The book’s title comes from Baykara’s encounter with a bull while walking to the one-room schoolhouse she and her siblings attended. Her childhood memories are of everyday occurrences and a routine of daily life, punctuated by such heady events as the town’s Fourth of July celebrations and her first ride in a Model-T.

“It was the first time in my life. I couldn’t believe what was happening to me,” Baykara says. “It just took us down the road and back, and I was just, ‘My gosh, where’s the horse?’ ”

“Oh, I never heard of a lot of things,” Baykara says. “I was naive. It was going to church and working in the field, and that was about it. And, basically, they never taught us anything except what the school taught us.”

But she doesn’t blame her parents for her restricted worldview. “My mother had 11 children two years apart. She was pregnant all the time and she had a hard life. She got very ill when she was very young. It was just too much hard work.”

Meanwhile, Baykara’s father mostly worked to provide for his family. She writes of a sudden Sunday storm with golf ball-sized hail that turned the family’s wheat field into “clumps of twisted stalks.

“What haunted me for many years after was seeing Dad, still wearing his suit, pull up a chair, sit down, pull out a snow white hankie from his suit pocket, put it to face and sob, uncontrollably, like I’d never seen anyone cry before or since.”

A new world

She’s not sure how, but her parents kept their family warm and fed. Baykara didn’t know what she was missing because she didn’t know there was anything to miss.

“I would describe my childhood as worry-free. I would describe it as very naive and knowing no better, and being happy,” she says. “I describe it as a very normal childhood. Writing the book, then I realized it wasn’t so normal. When I look back, I see a lot of things we never saw when it was happening.”

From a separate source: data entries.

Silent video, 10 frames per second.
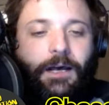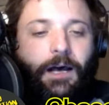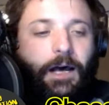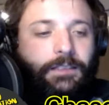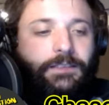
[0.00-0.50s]

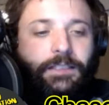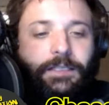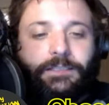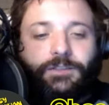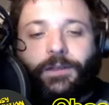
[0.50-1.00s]

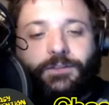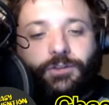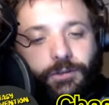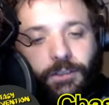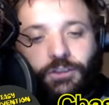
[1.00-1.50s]
Honestly, he's only
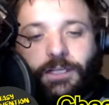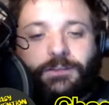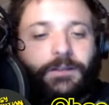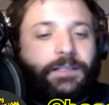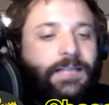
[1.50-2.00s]
allowed 2
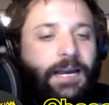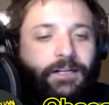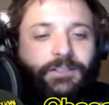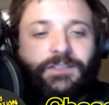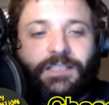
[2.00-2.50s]
touchdowns in the
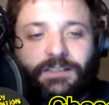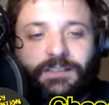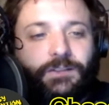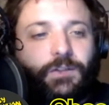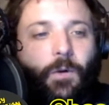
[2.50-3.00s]
entire
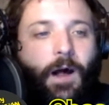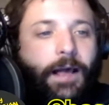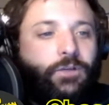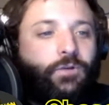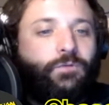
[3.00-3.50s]
season, so
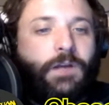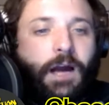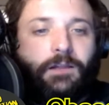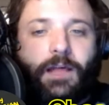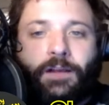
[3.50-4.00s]
I do
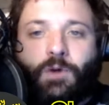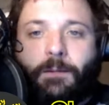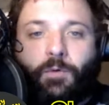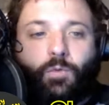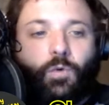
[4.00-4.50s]
not like
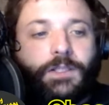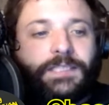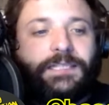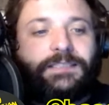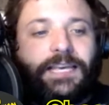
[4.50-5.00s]
Robert
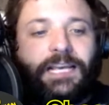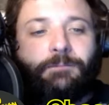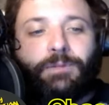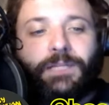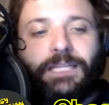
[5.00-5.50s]
Woods. He's a
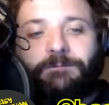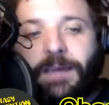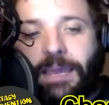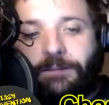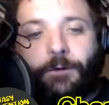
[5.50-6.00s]
complete
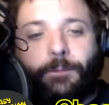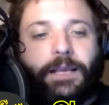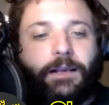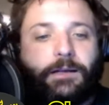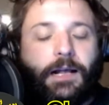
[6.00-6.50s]
fade for
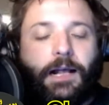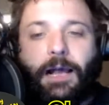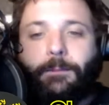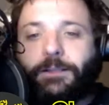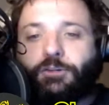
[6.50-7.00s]
me.
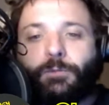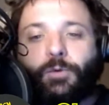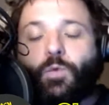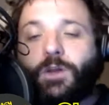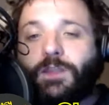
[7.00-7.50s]
I might throw him
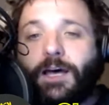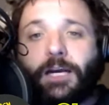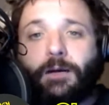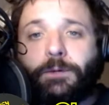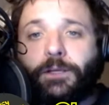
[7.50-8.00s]
in one
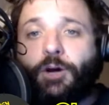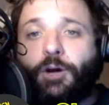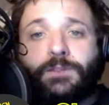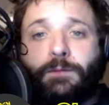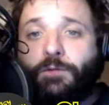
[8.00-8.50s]
lineup in
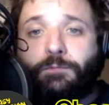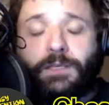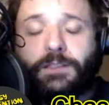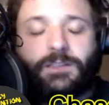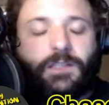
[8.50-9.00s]
hopes they move him
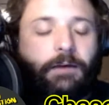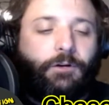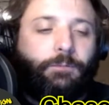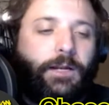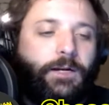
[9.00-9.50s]
into the slot
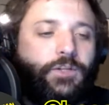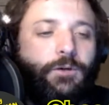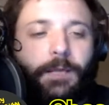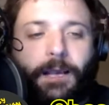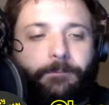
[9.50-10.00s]
for a player or two,
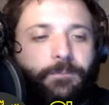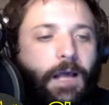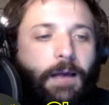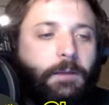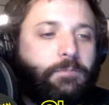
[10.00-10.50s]
but yeah,
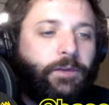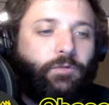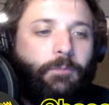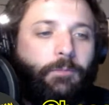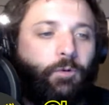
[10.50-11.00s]
I'm not playing
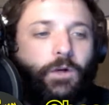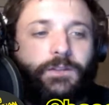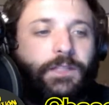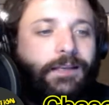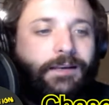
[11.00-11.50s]
Robert
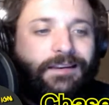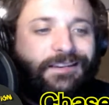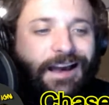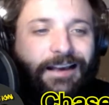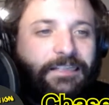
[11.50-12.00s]
Woods.
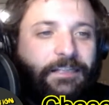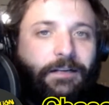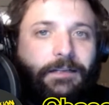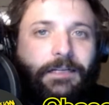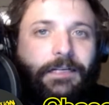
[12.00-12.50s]
Not
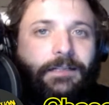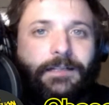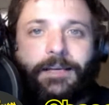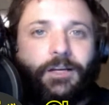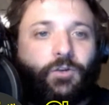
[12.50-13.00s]
gonna
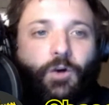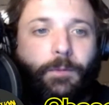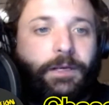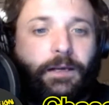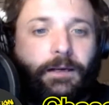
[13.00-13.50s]
throw
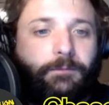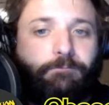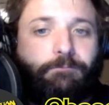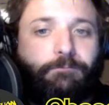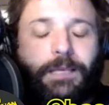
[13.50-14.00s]
him into.
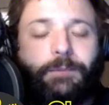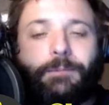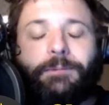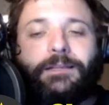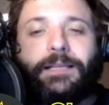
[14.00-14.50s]
He
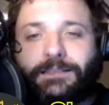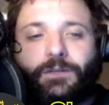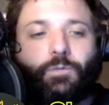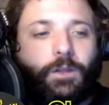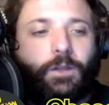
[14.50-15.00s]
might be, like I
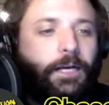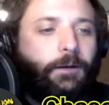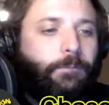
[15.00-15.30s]
said, one lineup.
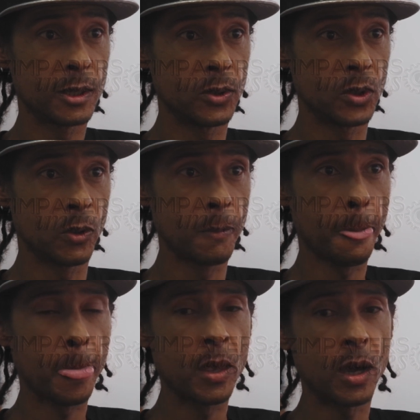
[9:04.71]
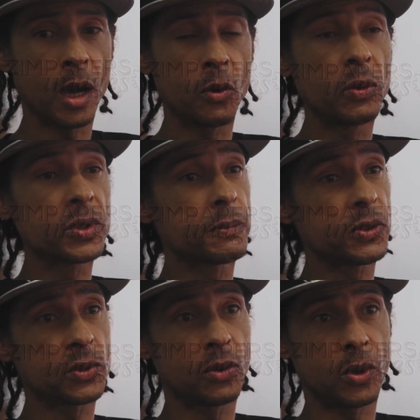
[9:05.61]
you know, we were
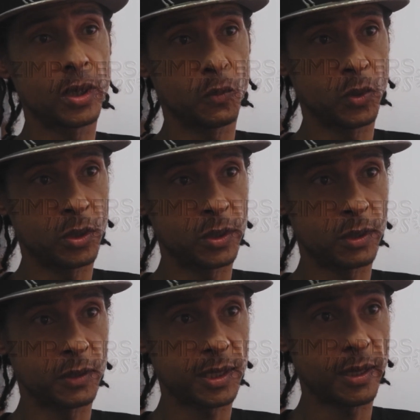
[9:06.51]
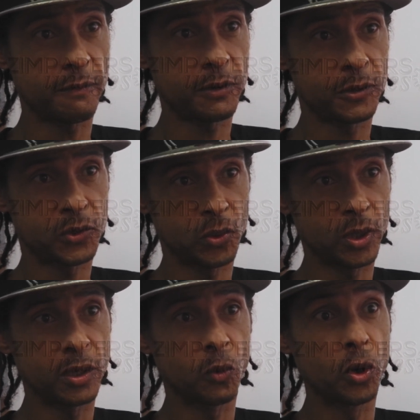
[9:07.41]
supposed to go on a South African
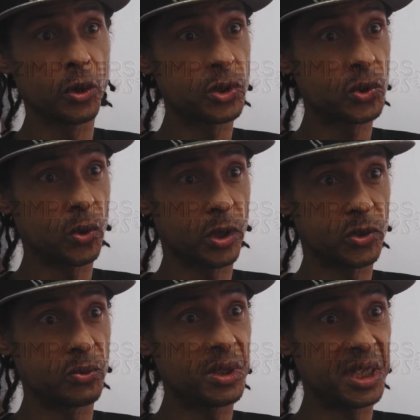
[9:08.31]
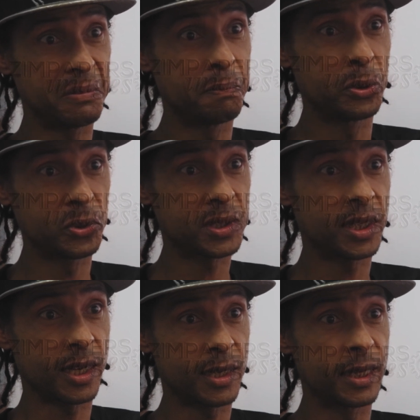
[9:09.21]
tour and a world tour to really boost
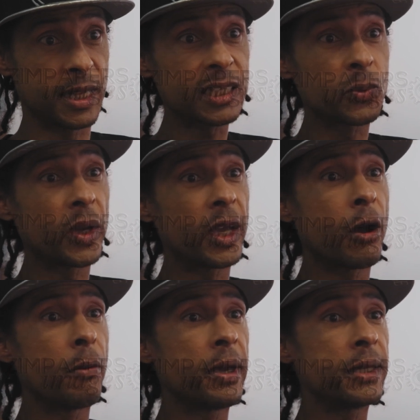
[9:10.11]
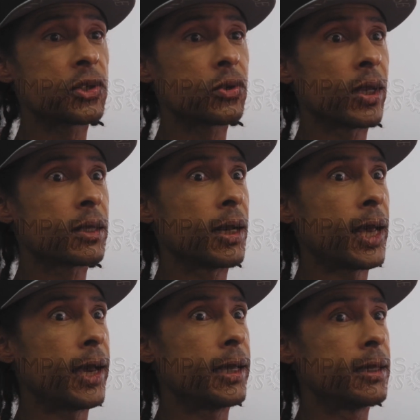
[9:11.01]
that, and that's where our main strength
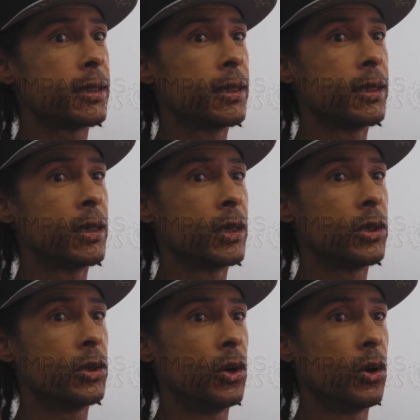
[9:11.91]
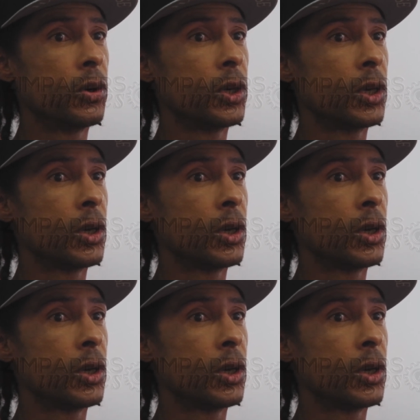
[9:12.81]
lied. You know,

It was “almost survival,” she says, but “we never went hungry or cold. We were comfortable.”

When Baykara moved away after high school — by then the family had moved to Rupert, Idaho — she was amazed by a world she never knew.

“You cannot imagine. I mean, I didn’t know there was a world out there. All I knew was our little world. Even school geography, I almost didn’t pay attention to geography because it was too far away for me to comprehend other countries like that.”

Baykara eventually made it to California, where she became a real estate agent and ran a fabric store. In 1975, she began to visit Las Vegas with a friend and discovered that she loved everything about it. In 1979, she moved here and married her husband, Joe.

She has seen Dean Martin and Frank Sinatra and Dinah Shore perform live and remembers how, seeing her first dinner show here, “I thought I’d died and went to heaven.

“I was exposed to the most exciting things in the world here. There isn’t a new casino that opens that I don’t go to. I want to see everything that’s there,” she says. “I’ve watched every implosion with tears running down my eyes. It’s so sad, and I think it will never be the same…”

A good life

A local boy named Lawrence Welk, who grew up not far from Baykara’s hometown, made the accordion popular in her part of North Dakota, and Baykara has played it and the piano since she was a child.

For about five years, she and her husband performed at Las Vegas Valley nursing homes and retirement communities as The Polka Dots, with Etta on accordion and Joe dancing. Recently, she played with fellow accordionists during a monthly gathering at a local restaurant.

It was supposed to be her finale, because Baykara’s doctor has ordered her to give up the heavy instrument for the sake of her back. So was that really her last performance?

“Well, it’s supposed to be,” Baykara answers, smiling conspiratorially, “but I think I’m going to fudge.

“We have so much fun. It keeps you young.”